Try it:
Give back the lines below exactly, but do not include any pictures.

(Collected data)
....................

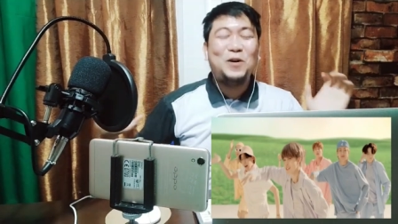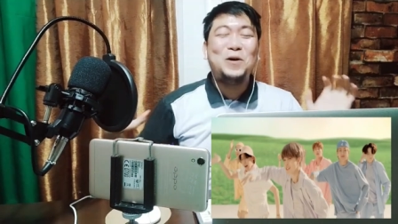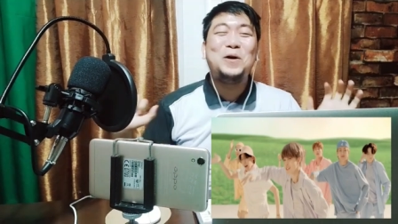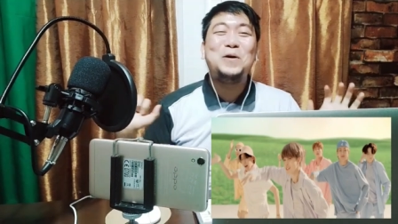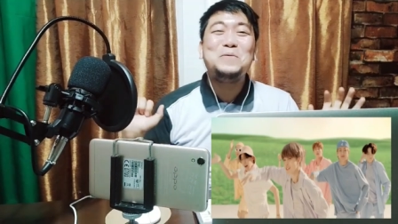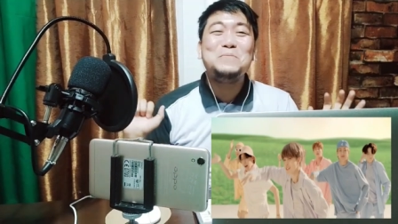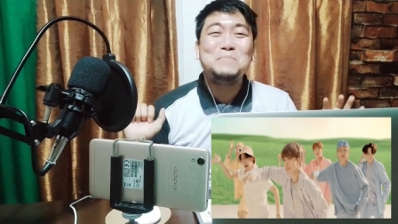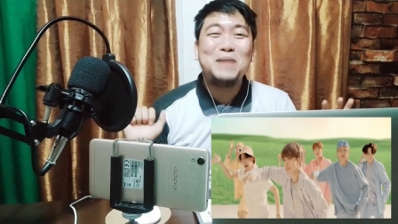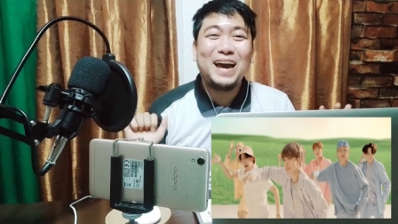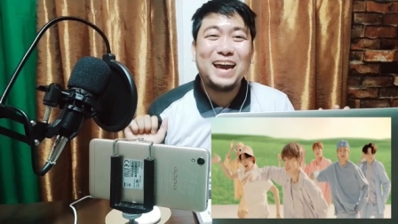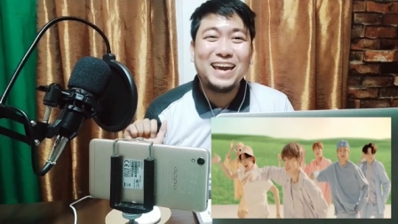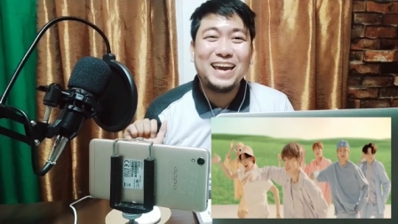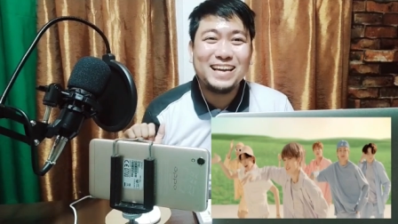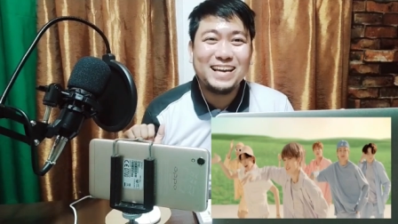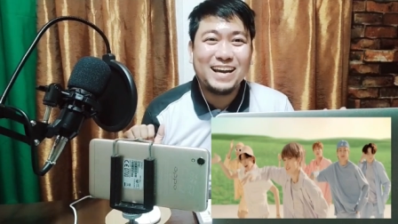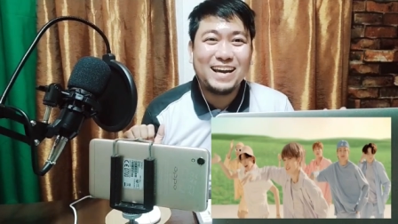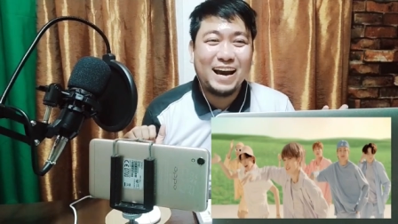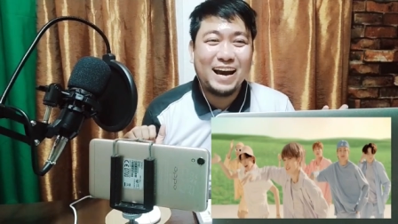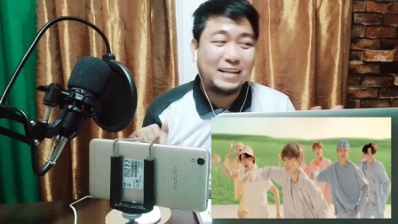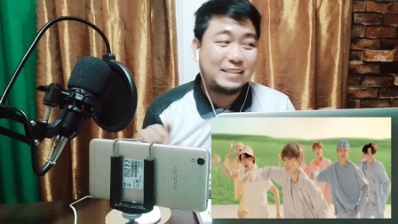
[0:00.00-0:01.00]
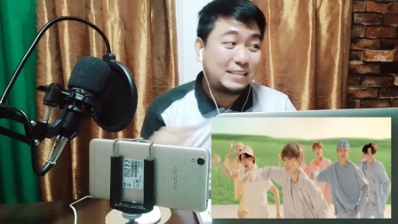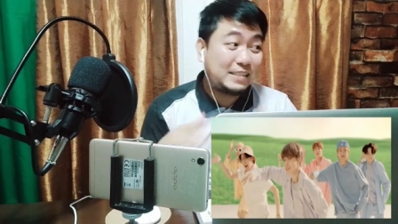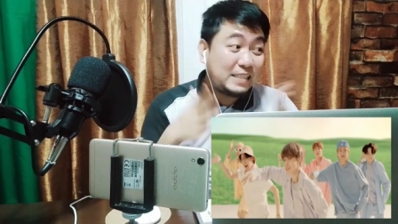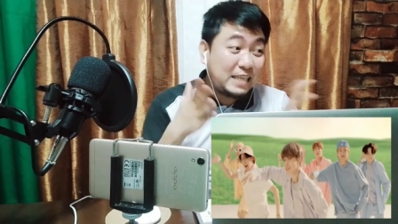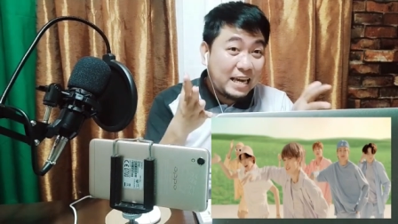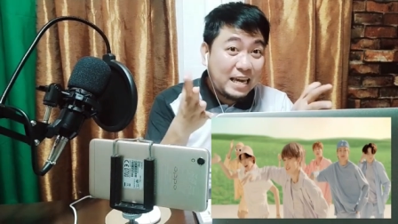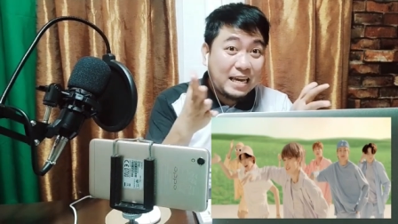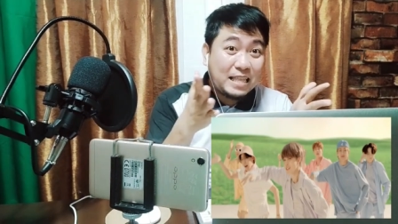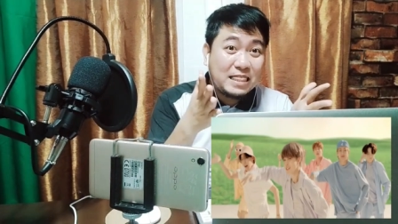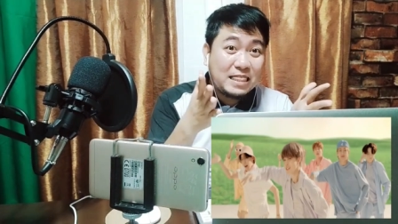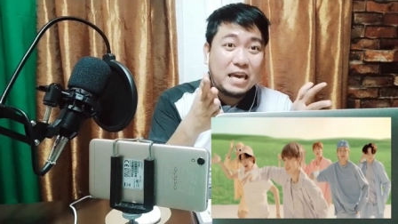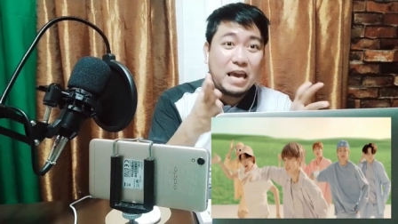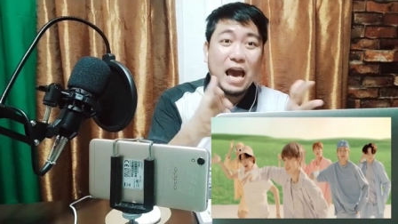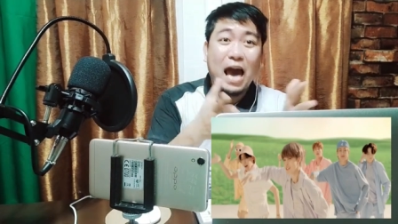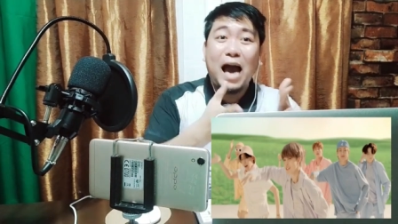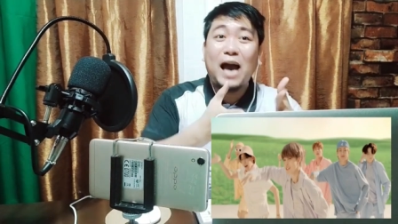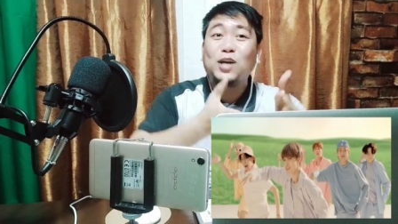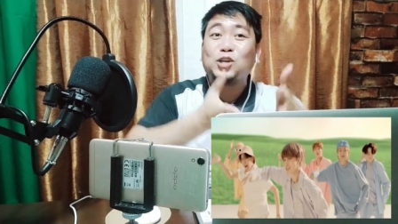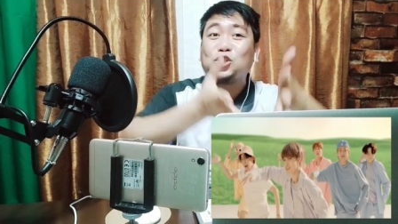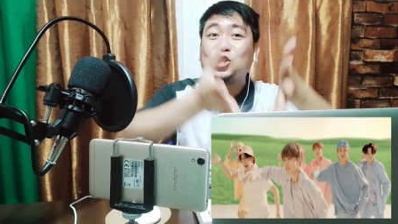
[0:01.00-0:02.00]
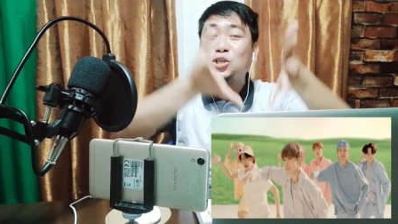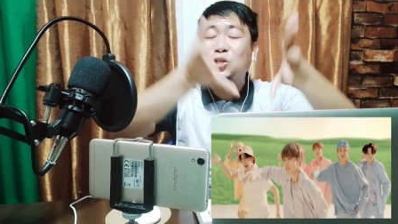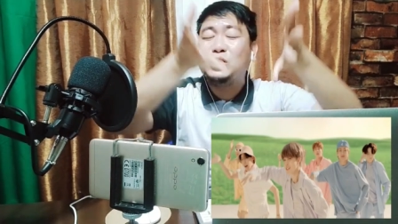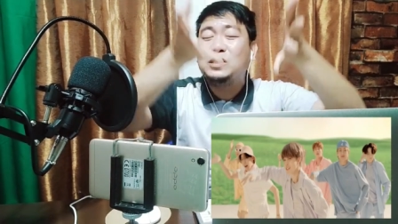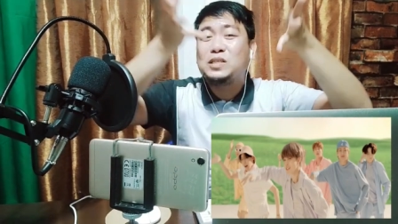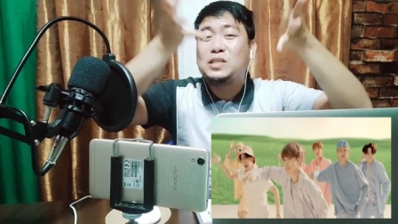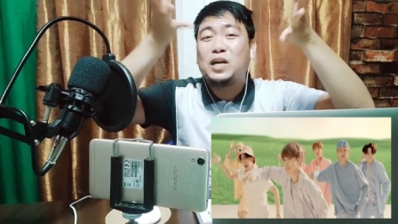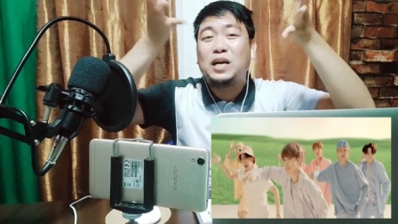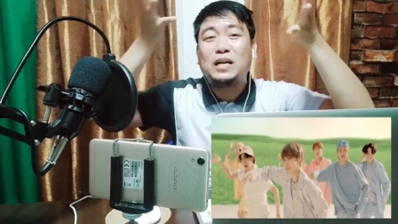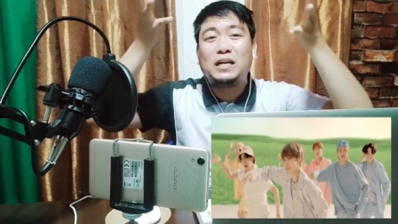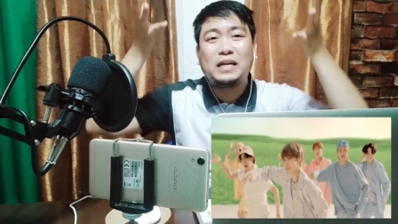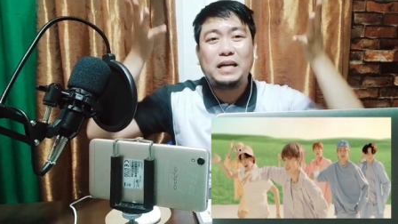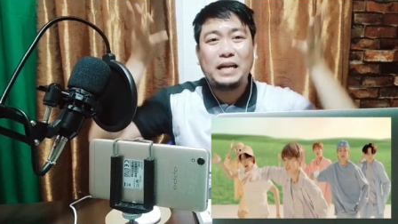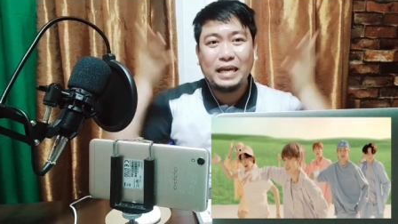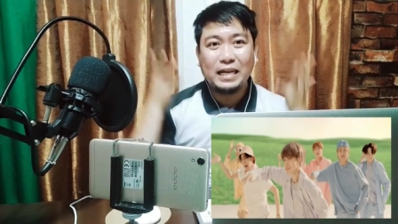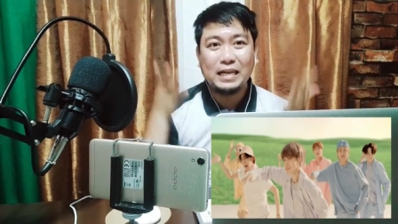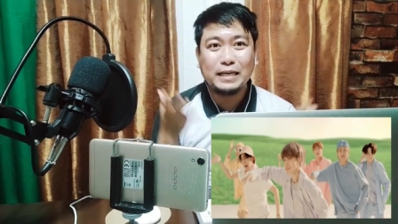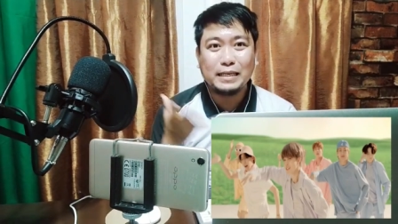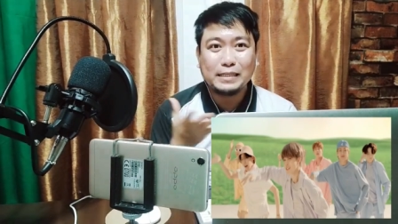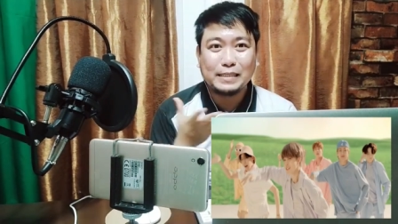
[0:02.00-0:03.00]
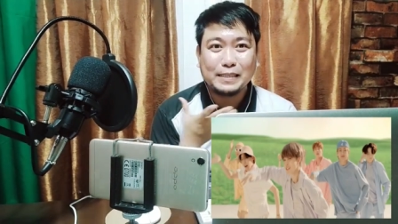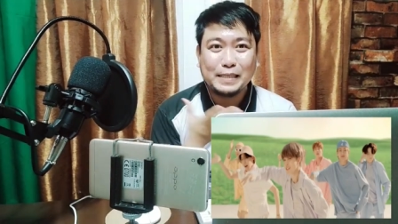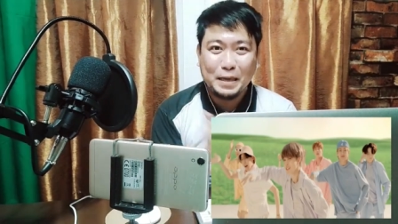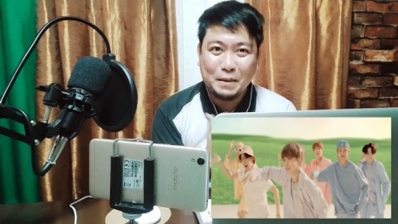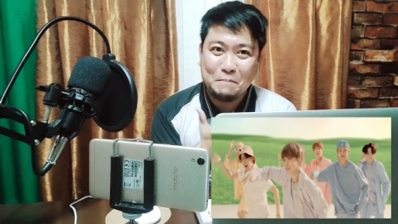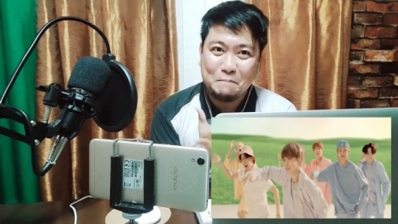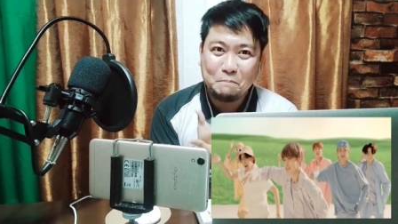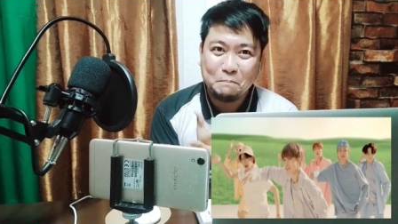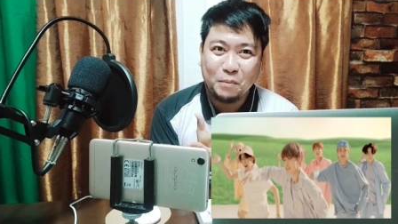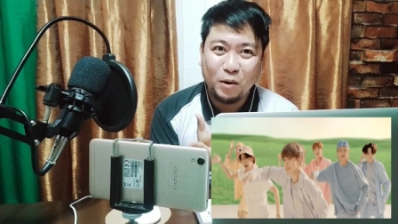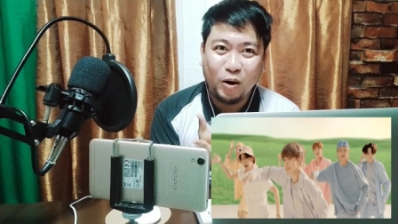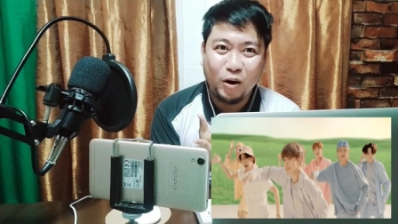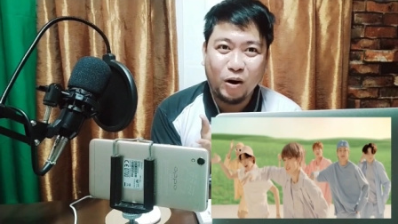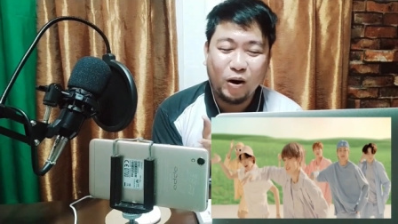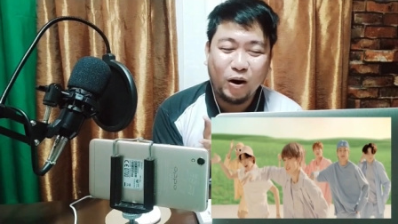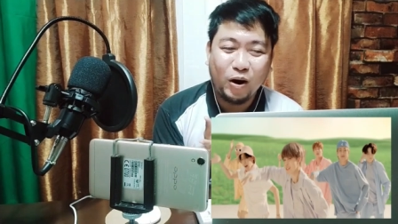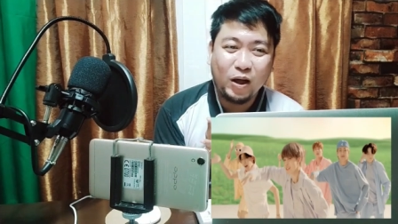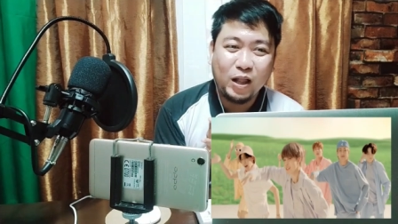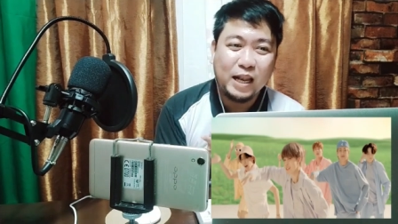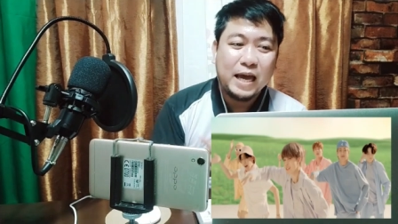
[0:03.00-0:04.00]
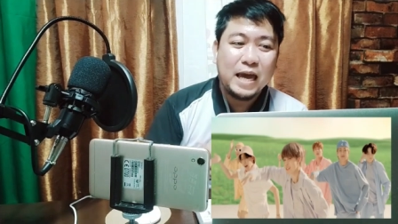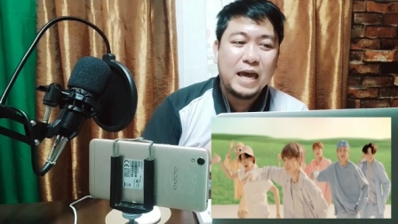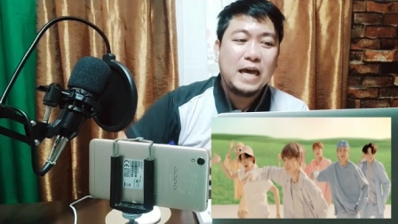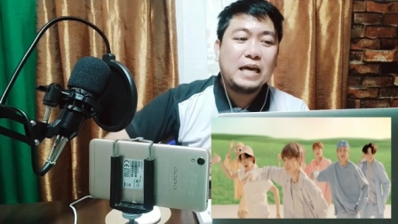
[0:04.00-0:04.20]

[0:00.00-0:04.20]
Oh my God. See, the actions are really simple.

....................

Answer area:
[0:00.00-0:01.00]
[0:01.00-0:02.00]
[0:02.00-0:03.00]
[0:03.00-0:04.00]
[0:04.00-0:04.20]

[0:00.00-0:04.20]
Oh my God. See, the actions are really simple.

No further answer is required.